++++ Raw data ++++

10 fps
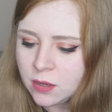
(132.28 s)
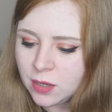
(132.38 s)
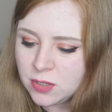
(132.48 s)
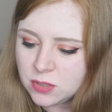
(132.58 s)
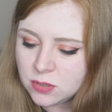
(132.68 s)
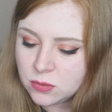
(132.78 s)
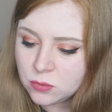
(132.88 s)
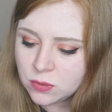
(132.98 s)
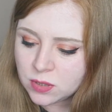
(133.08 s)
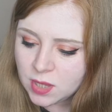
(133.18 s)
I
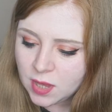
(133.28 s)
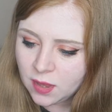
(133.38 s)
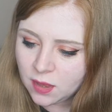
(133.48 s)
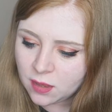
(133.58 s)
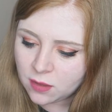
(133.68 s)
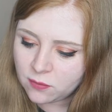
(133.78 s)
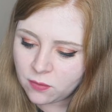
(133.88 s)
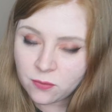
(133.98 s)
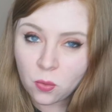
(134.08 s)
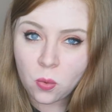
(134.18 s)
do think
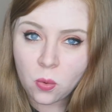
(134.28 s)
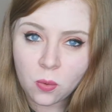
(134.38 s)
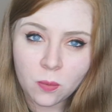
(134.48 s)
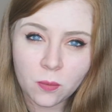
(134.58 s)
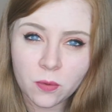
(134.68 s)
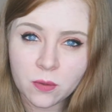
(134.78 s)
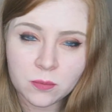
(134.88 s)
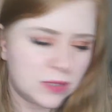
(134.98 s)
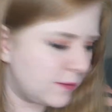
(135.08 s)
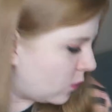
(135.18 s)
for
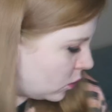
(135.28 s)
was it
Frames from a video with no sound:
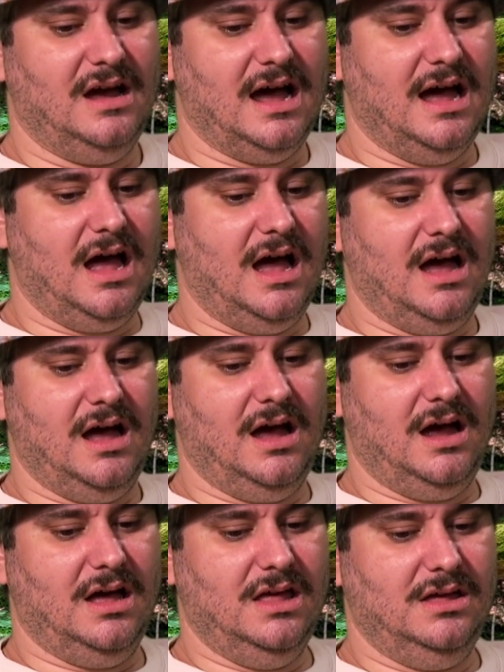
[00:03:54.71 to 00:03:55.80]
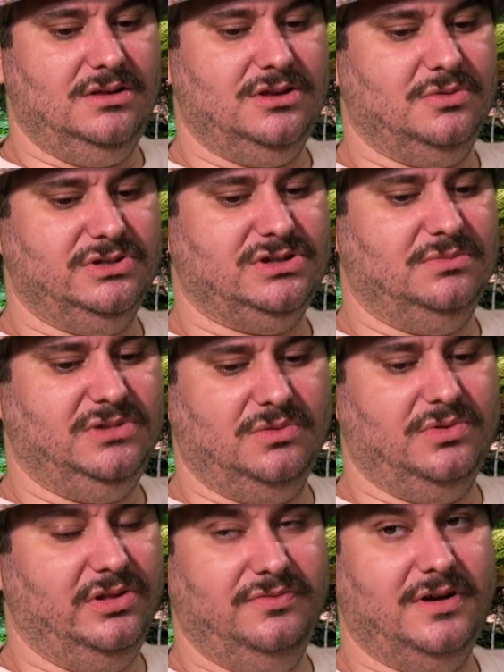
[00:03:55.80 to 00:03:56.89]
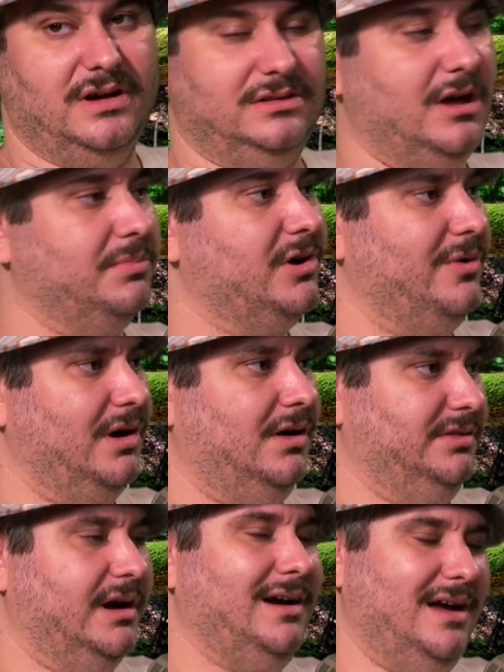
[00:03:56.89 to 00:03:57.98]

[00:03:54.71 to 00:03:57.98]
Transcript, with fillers: I, I uh, there was something really fucked up going on there,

++++

Assigned task>
Copy out every line in the records where the word "with" is found.

Task response>
Frames from a video with no sound:
Transcript, with fillers: I, I uh, there was something really fucked up going on there,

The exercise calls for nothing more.